After Danza won the Grade 1 $1-million Arkansas Derby at odds of 41-to-1 on April 12, my friend turned to me and complained, “the longshots always win this damn race.”

For the most part, the Arkansas Derby has been won by shorter-odds horses who have gone on to illustrious racing careers — horses like Smarty Jones, Afleet Alex, Curlin and Lawyer Ron. But it’s also true that in past years there have been some big longshots.

Archarcharch won in 2011 at odds of 25-to-1. The year before that, Line of David won at 17-to-1. In 2003, Sir Cherokee shocked everyone by winning the race at odds of 55-to-1.

The biggest longshot to ever win the Arkansas Derby was in 1993. That year, not many of the more than 70,000 in attendance at Oaklawn Park had a bet on Rockamundo. Despite a promising 2-year-old season, the horse had only won a single race in nine starts coming in to the Arkansas Derby, and it was an allowance race in Omaha, Neb. Including the Arkansas Derby, he had been piloted by four different jockeys in his last four races. Rockamundo had been beaten so soundly in his last two races that his trainer, Ben Glass, didn’t want to enter him in the Arkansas Derby at all. He said the horse would need to have a good workout in order for him to consider it. Otherwise, “Plan B” was that he’d enter Rockamundo in an allowance race.

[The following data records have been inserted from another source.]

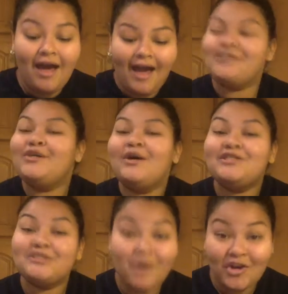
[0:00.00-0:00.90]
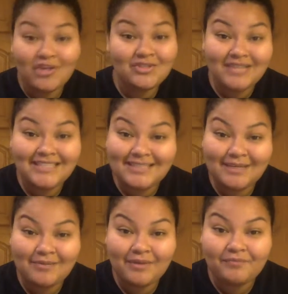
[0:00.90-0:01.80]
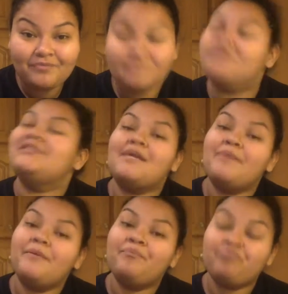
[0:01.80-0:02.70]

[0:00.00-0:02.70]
I'll see you on tomorrow's next segment.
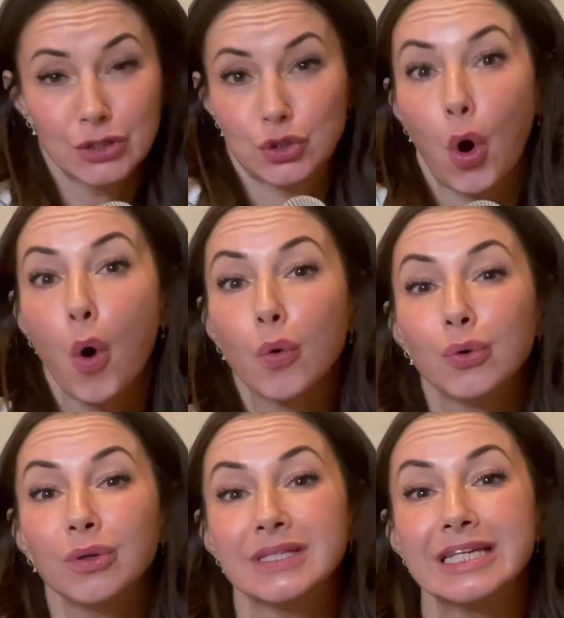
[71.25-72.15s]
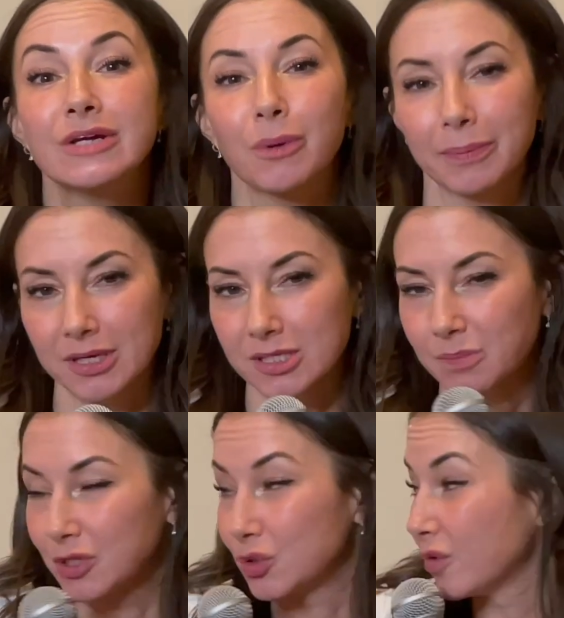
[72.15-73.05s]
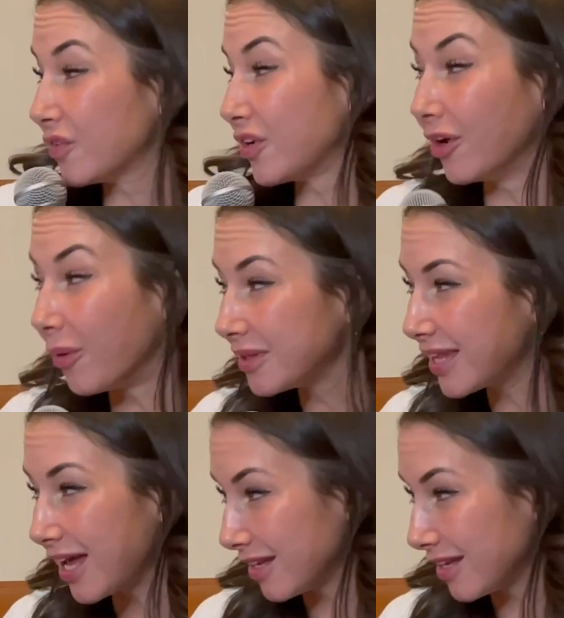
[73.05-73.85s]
a total knee replacement. Do you even know what that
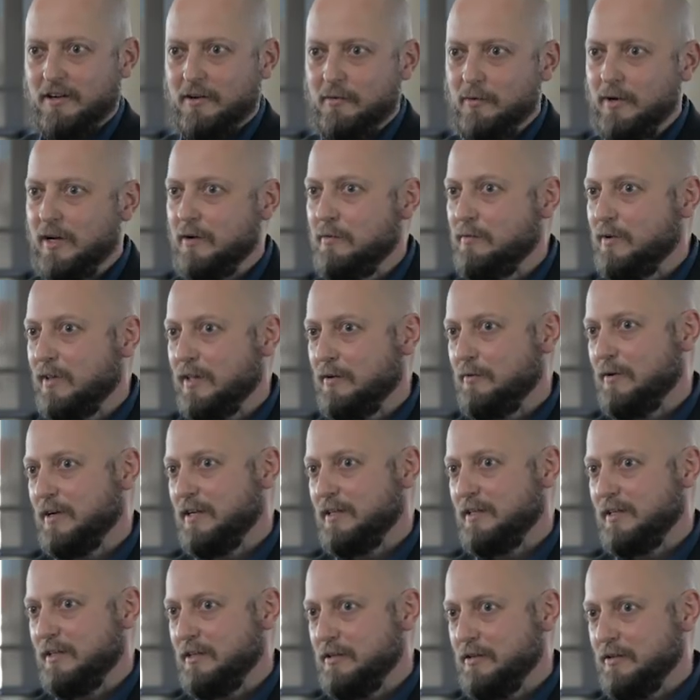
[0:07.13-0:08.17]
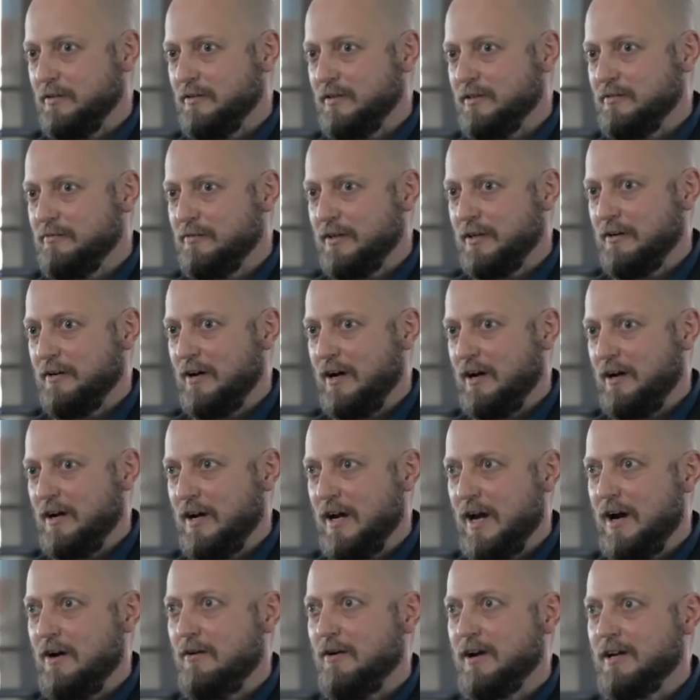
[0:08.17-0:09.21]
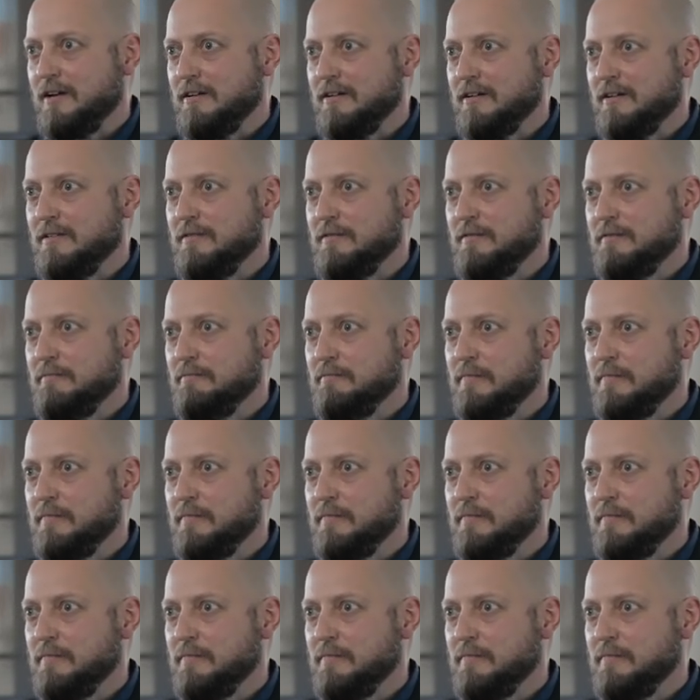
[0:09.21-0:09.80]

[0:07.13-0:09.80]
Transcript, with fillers: What I really wanted to do is figure out how I could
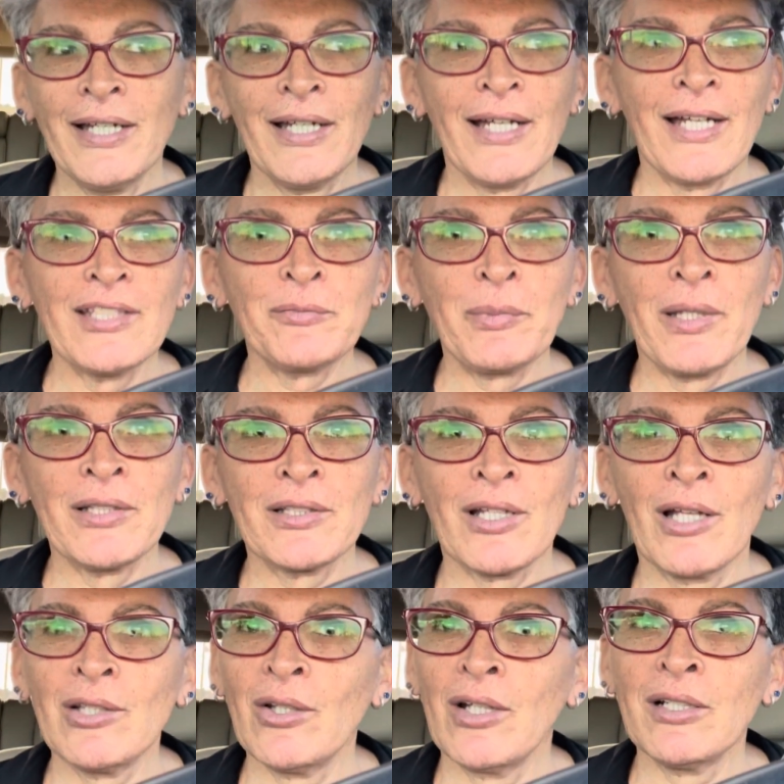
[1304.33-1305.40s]
I spent a
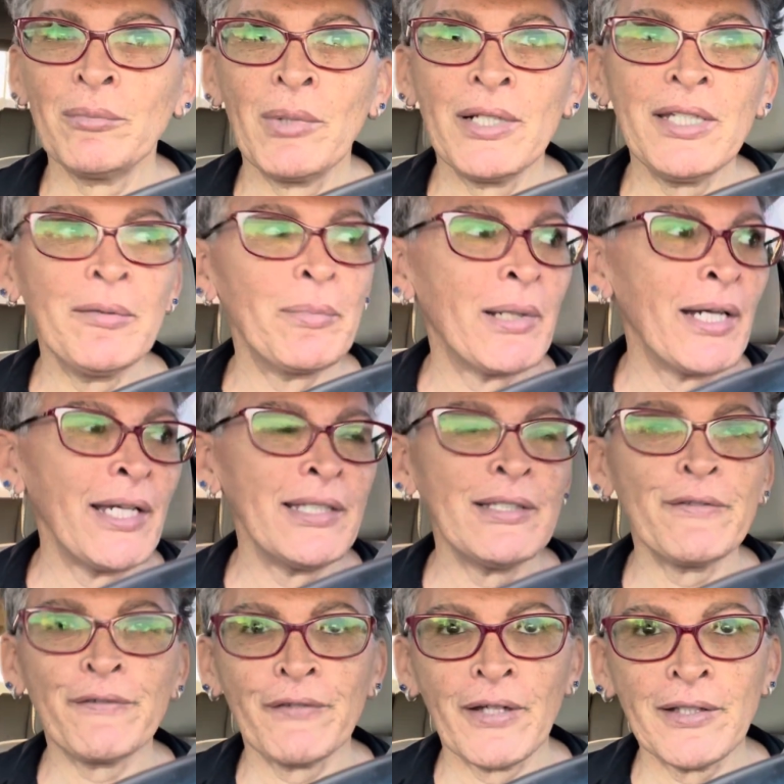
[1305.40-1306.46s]
lot of money buying the
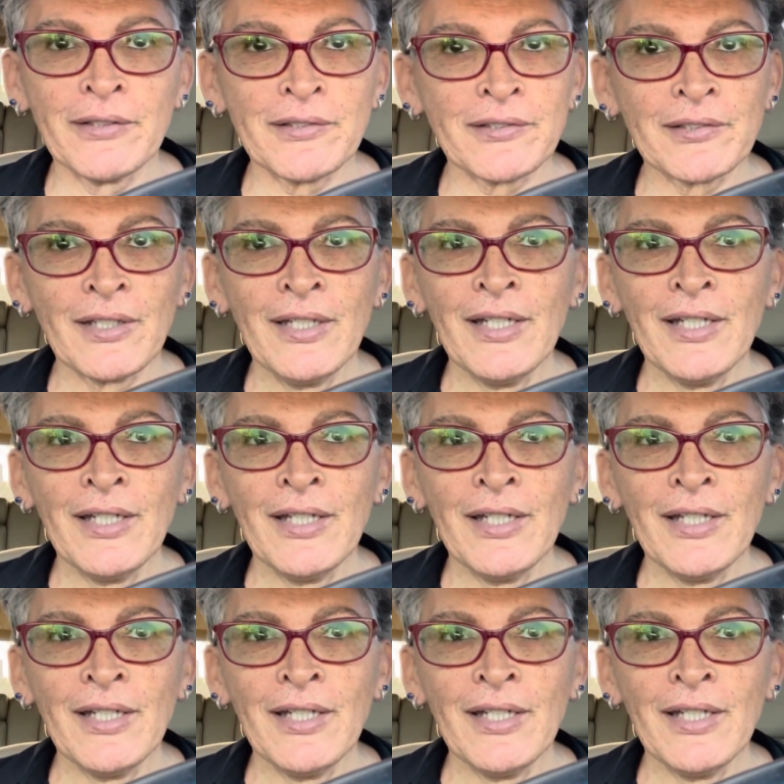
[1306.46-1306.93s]
fence.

Rockamundo worked very well. He gave his trainer a bullet workout, and Glass relented and let Rockamundo’s owners, Nebraska natives Gary and Mary West, enter the horse in the Arkansas Derby.

What changed? Rockamundo’s jockey in the Remington Derby, Mark Guidry, had unlocked the riddle.

He was holding his breath.

Guidry told Glass that during the Remington Derby he could feel the horse stop running, so he reached down and poked the horse in the belly. He heard a gasp. It was a dead giveaway.

Glass decided during that decisive morning workout to test Guidry’s theory. He told Calvin Borel, the 26-year-old jockey assigned to ride Rockamundo in the Arkansas Derby, to give him a poke in the belly during the workout to make him exhale. Borel did as instructed and the horse responded with a five-furlong workout in 1:00 3/5, the best time of any horse that morning. Glass’s confidence ticked up.

It isn’t uncommon to hear stories of horses holding their breath during races. They say that Secretariat was holding his breath during his loss in the Wood Memorial Stakes.

Whatever the reason, Rockamundo was ready for the Arkansas Derby. He rated off the leaders and then took his first opportunity in the stretch to run through a hole on the rail. At the time, the young Calvin Borel claimed that Rockamundo took the hole “without any urging from me.” After decades of watching Cavlin “Bo-Rail,” we now know better. Whatever urged him, though, he went for it and triumphed by 1 ½ lengths while completing the 1 ⅛-mile race in a time of 1:48.17. It was the second-fastest Arkansas Derby in history and the single fastest prep for the Kentucky Derby of any horse that year.

When Rockamundo crossed the finish line in first, his odds on the tote board read 99-to-1. But that’s just because there wasn’t enough room to display his real odds: 108-to-1. Some simulcast locations had him at 200-to-1 or higher. He was the longest shot to ever win the Arkansas Derby.

He would enter the Kentucky Derby and Preakness Stakes, but never hit the board in seven subsequent races. He raced through his 4-year-old season and lived to the ripe old age of 23. He was buried right next to his paddock-mate, another horse that made his name as a longshot, 1992 Kentucky Derby upset winner Lil E. Tee. 

Rockamundo would end his career with only two lifetime victories — a Nebraska allowance race and the 1993 Arkansas Derby — but he earned his spot in horse racing history.